The whole virtualization space is at somewhat of a frustrating crossroads.
VMware used to be top dog but then they switched focus off of Linux as a host before going full scatterbrained with 15-brazillion different products. In the early 2000's they were king and their code seemed well written and solid. These days they seem like they're in really bad shape on Linux hosts. Multiple monitor support is essentially nonfunctional for me and their GUI is slow and bloated. There are bugs in the Linux GUI that have been present for years and never fixed (I have filed reports only to have my bug closed with "it's fixed now" even though it wasn't actually fixed).
VirtualBox just doesn't seem like it's written very well, it has tons of bugs and I often see really bad host kernel faults with it.
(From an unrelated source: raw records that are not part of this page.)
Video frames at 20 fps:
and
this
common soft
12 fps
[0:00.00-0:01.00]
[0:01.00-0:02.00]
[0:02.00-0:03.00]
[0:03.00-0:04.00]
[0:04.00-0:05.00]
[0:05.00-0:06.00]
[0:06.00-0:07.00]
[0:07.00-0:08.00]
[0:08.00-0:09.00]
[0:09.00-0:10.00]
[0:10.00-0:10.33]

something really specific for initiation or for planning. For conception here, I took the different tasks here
However, it is the only virtualization product I have used that is able to correctly use all 4 of my monitors in a dual-TwinView Xinerama setup (which is a convoluted setup because multi-monitor on Linux sucks in general, but I digress). Performance is good. The user interface is a bit convoluted compared to VMware. This would probably be my choice of products if it wasn't so buggy. I worry about security issues with it, somewhat due to the general code quality in general and focus on non-server applications.
Xen is decent for server only stuff, like for providing VPS hosting services. It has a fairly long term proven security record with good separation between the host and guests and guests from other guests. It seems designed more for a segmented model of virtualization where you're dividing up a server into discreet units (ie. each domU gets a fixed amount of RAM, disk, whatever.. no sharing). Mostly only for running Linux on Linux. Really it's just a fancy paravirtualized system.
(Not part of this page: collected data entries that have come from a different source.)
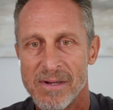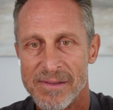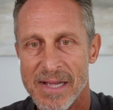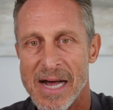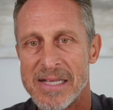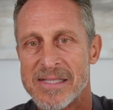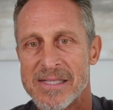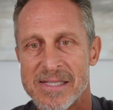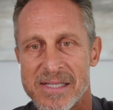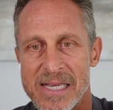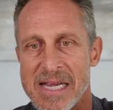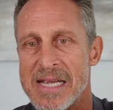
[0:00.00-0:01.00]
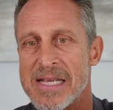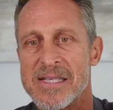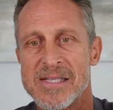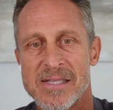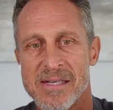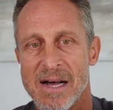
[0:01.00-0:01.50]
Nuts,
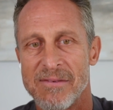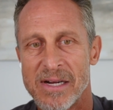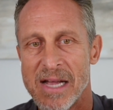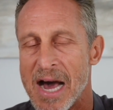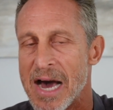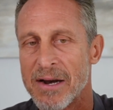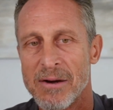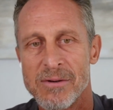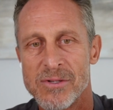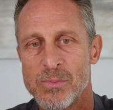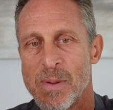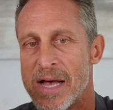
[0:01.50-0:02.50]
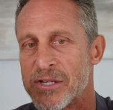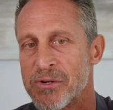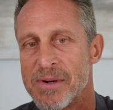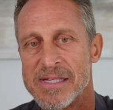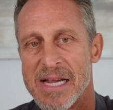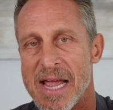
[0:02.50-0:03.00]
seeds, avocados,
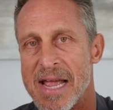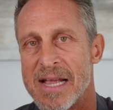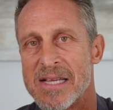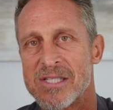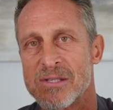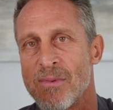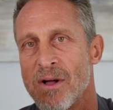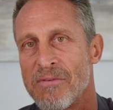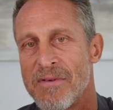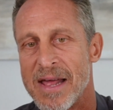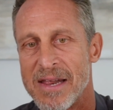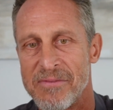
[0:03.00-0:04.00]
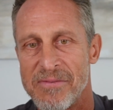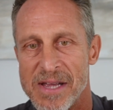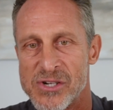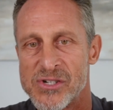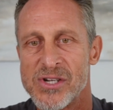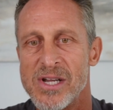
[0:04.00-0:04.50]
pasture-rich eggs, small fatty
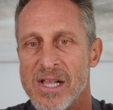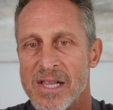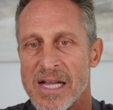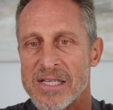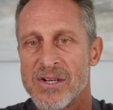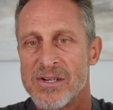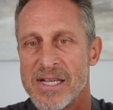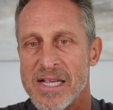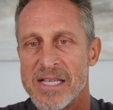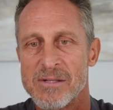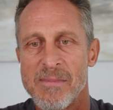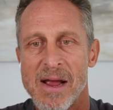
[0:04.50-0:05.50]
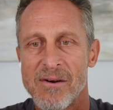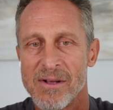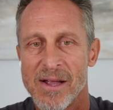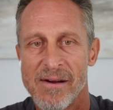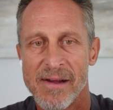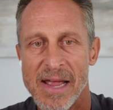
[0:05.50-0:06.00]
fish like sardines,
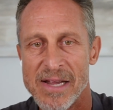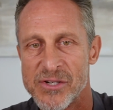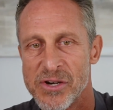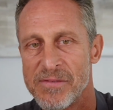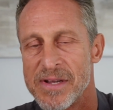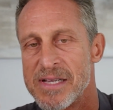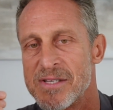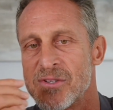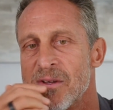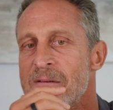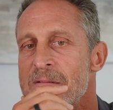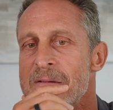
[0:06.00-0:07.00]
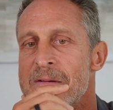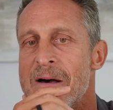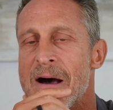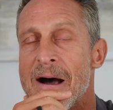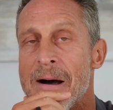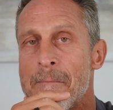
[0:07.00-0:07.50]
mackerel, herring, anchovies.
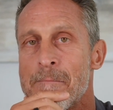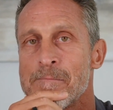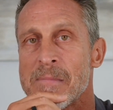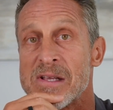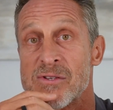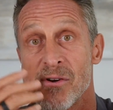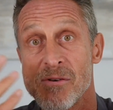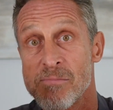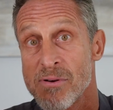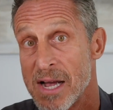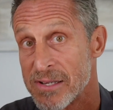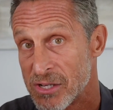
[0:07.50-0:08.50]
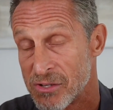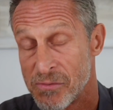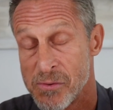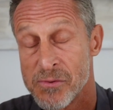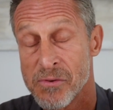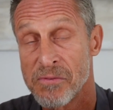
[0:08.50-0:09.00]
Certain processed
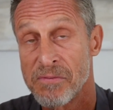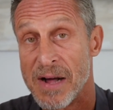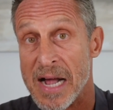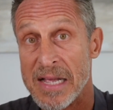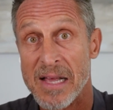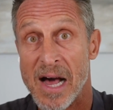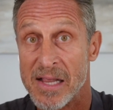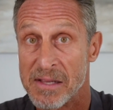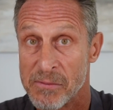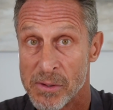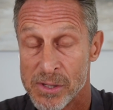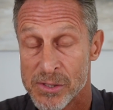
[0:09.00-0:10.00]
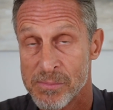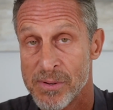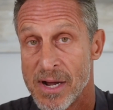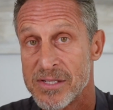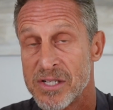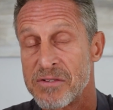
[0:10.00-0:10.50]
foods are fine. Olive oil is a
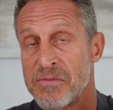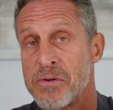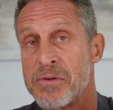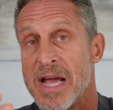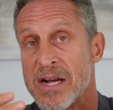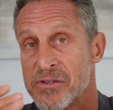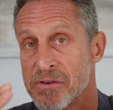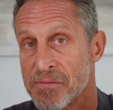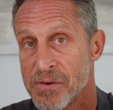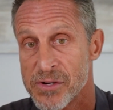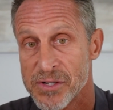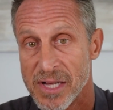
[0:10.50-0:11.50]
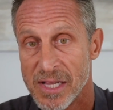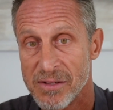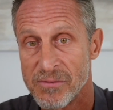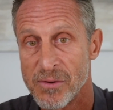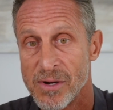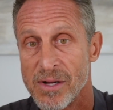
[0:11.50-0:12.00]
processed food, extra virgin
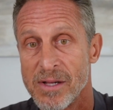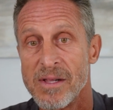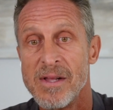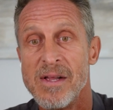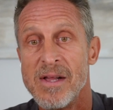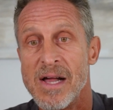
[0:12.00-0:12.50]
olive oil,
KVM is similar to Xen but it's not so focused on the segmented server model. As we see in these benchmarks it's faster than Xen. Security has yet to be proven with it though. Again, it's mostly good at running Linux on Linux with the paravirtualization drivers. Windows doesn't seem to run so well on it. Multi monitor support is complicated because you have to use SPICE/QXL type stuff (I'm not sure how well it works because I haven't been able to get it to work; seems like performance won't be good but I don't know for sure). This seems like the good long term choice, assuming something better doesn't come along. It's just lacking so much right now, good disk and video drivers for non-Linux guests for instance... or just performance in general when not using Linux guests (again, this goes back to it being more of a fancy paravirtualization system that falls back to slow QEmu stuff when it can't paravirtualize).
QEmu by itself is dog slow and the pieces of it used by Xen and KVM are probably what weighs them down, especially with non-Linux guests.
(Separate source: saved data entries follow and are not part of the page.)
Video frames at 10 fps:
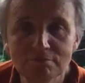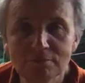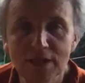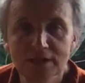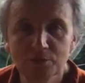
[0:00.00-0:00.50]

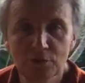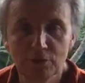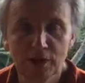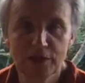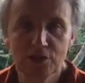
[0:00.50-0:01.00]

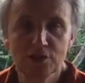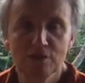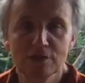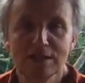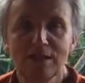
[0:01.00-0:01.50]

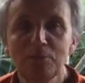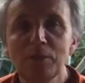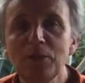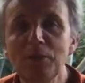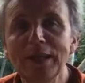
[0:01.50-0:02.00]
explorations. Let
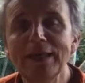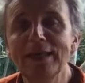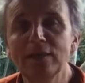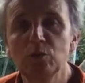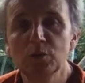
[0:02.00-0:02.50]
me
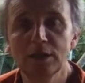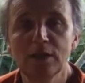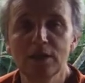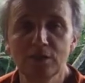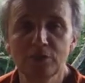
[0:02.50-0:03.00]
begin with
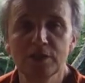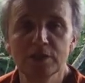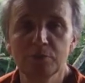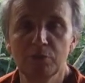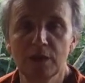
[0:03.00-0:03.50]
none of
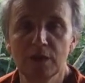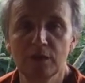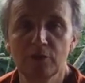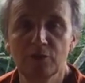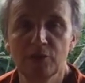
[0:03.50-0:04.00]
this breaking
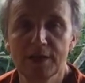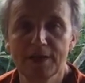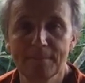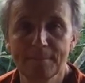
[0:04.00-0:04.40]
free.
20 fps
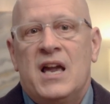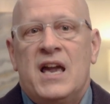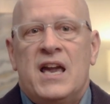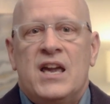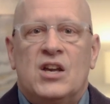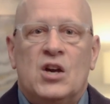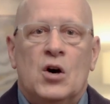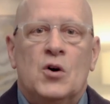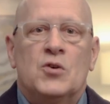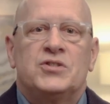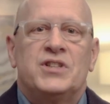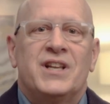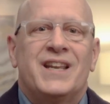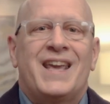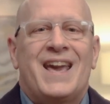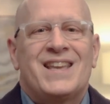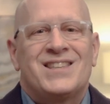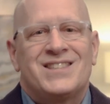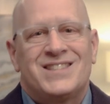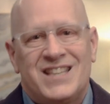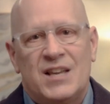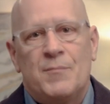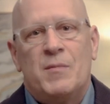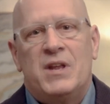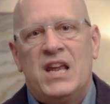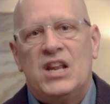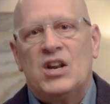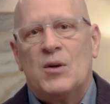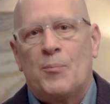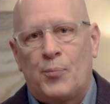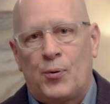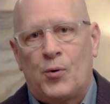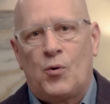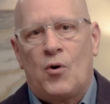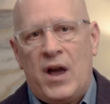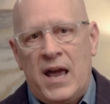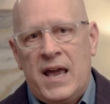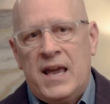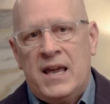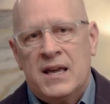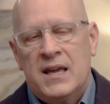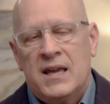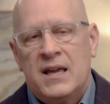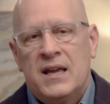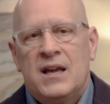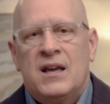He goes to Gethsemane to pray.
Ok, just ran a LINPACK test with kernel 3.2.0-rc1. Same bad results as with kernel 3.0.0. More tests are on the way, but right now it seems to me that Xen is broken after its merging to the mainline kernel.
That performance difference could be caused by missing Xen acpi cpufreq patches from upstream Linux 3.x kernels. The patches in question are still work-in-progress and are currently planned for inclusion in Linux 3.3 kernel. The Linux 2.6.32.x dom0 kernel from xen.git xen/stable-2.6.32.x branch has those patches included, so it's able to use the best performing cpufreq states. People willing to test xen acpi cpufreq patches with Linux 3.x kernel are able to fetch the patches from Konrad's git repository.
Originally Posted by Minigun
More information about Linux kernel Xen pvops features and status here: http://wiki.xen.org/xenwiki/XenParavirtOps
xen.org re-run of the Phoronix benchmark
Here's a re-run of the Phoronix Xen vs. KVM vs. VirtualBox benchmarks, with the missing Xen dom0 ACPI cpufreq patches added to the dom0 kernel: http://blog.xen.org/index.php/2011/1...-vs-kvm-redux/
The performance numbers are very different there. Please take a look.
The Xen ACPI cpufreq / power management patches are now included in upstream Linux 3.4.x and later kernel versions. The driver in question is called "xen_acpi_processor.ko".